**Problem details:** Every entry must be given again exactly. Include no pictures.
┌────────
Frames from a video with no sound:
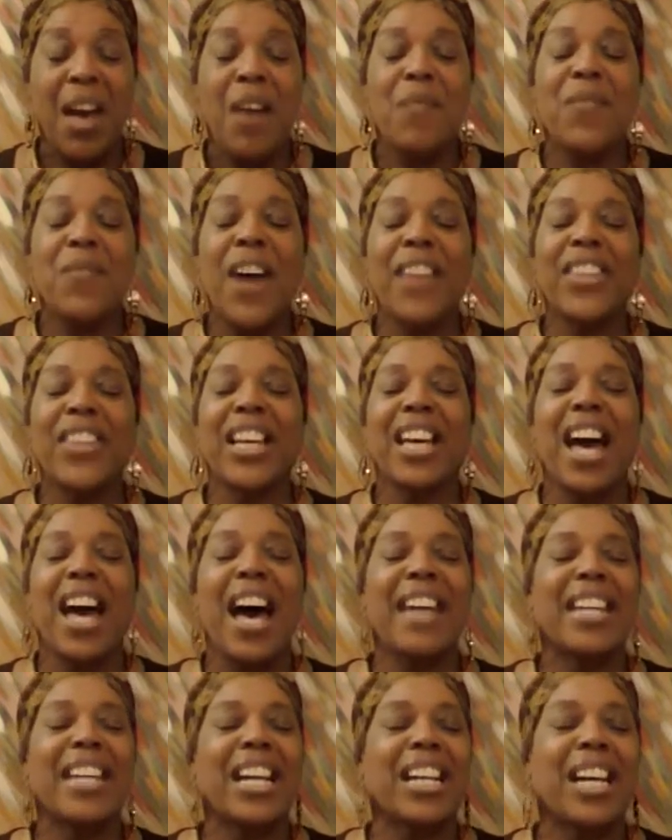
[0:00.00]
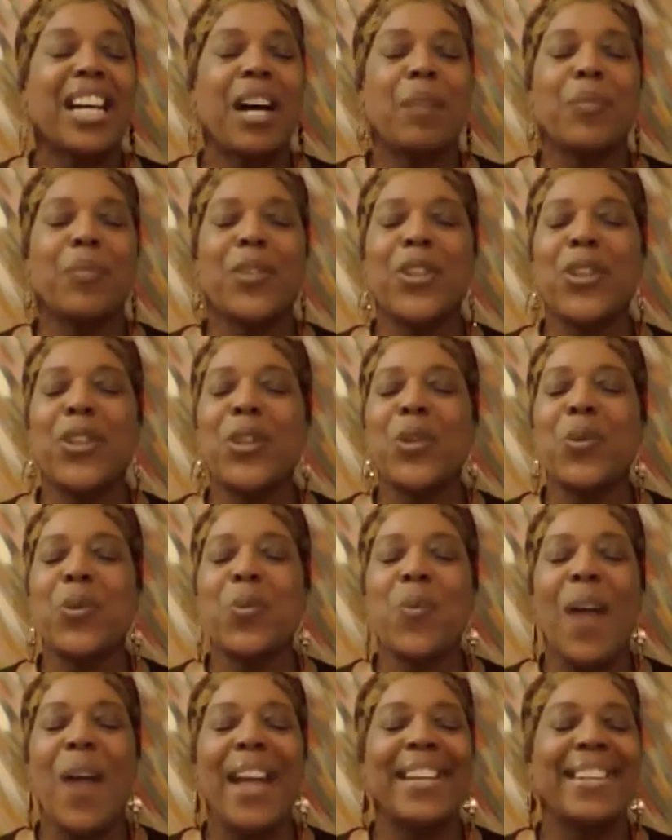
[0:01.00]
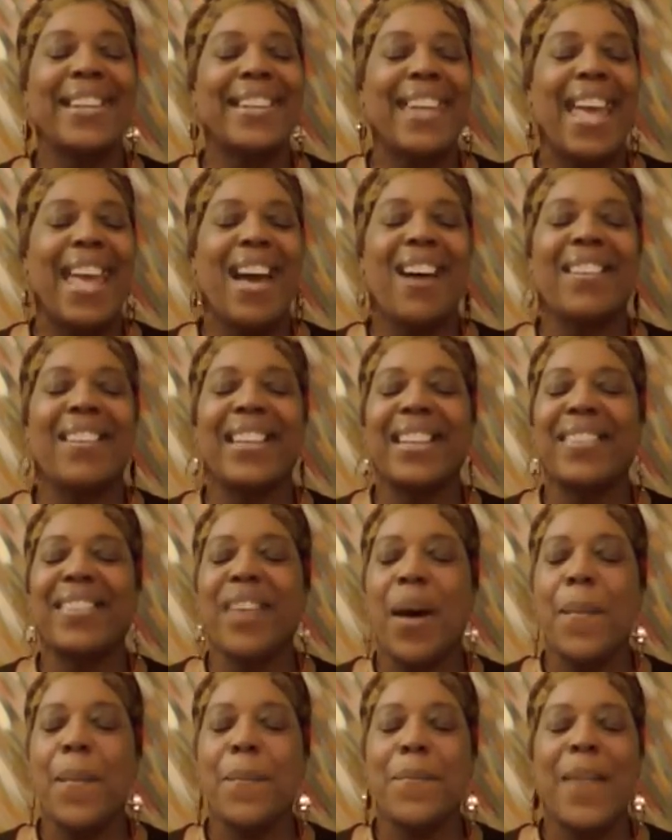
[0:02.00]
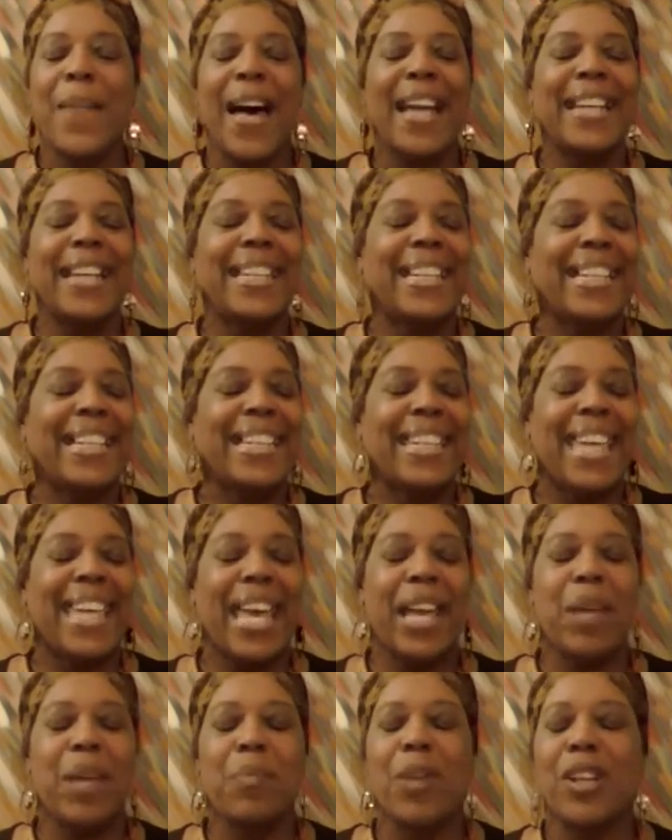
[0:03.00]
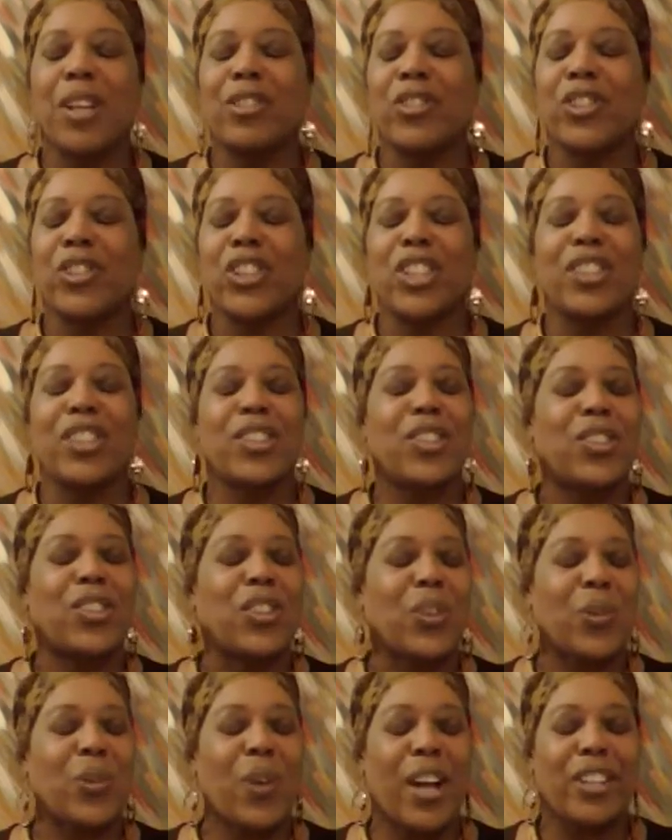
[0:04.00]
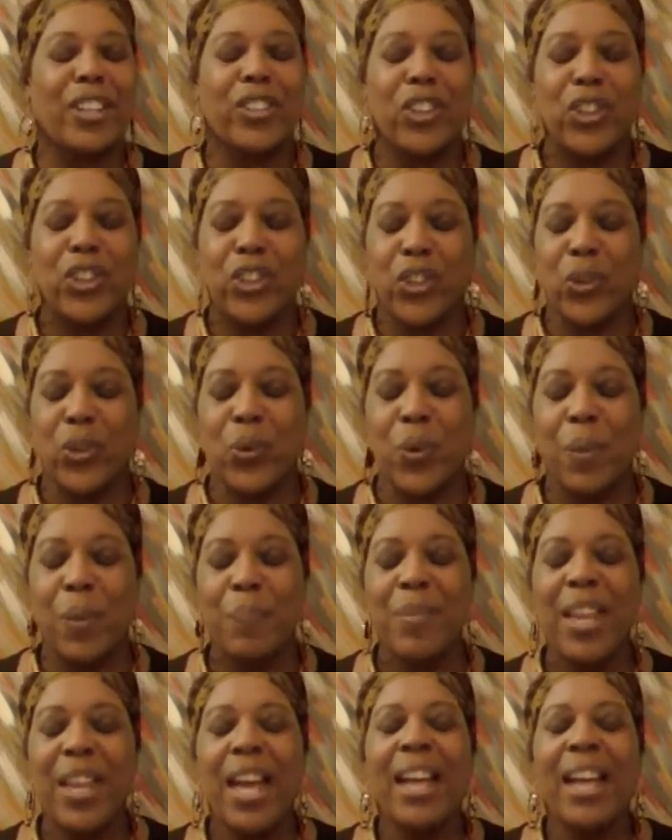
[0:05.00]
Father God, I come to you right now in the mighty name of Jesus the Christ Yeshua.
└────────
**Response:**
Frames from a video with no sound:
[0:00.00]
[0:01.00]
[0:02.00]
[0:03.00]
[0:04.00]
[0:05.00]
Father God, I come to you right now in the mighty name of Jesus the Christ Yeshua.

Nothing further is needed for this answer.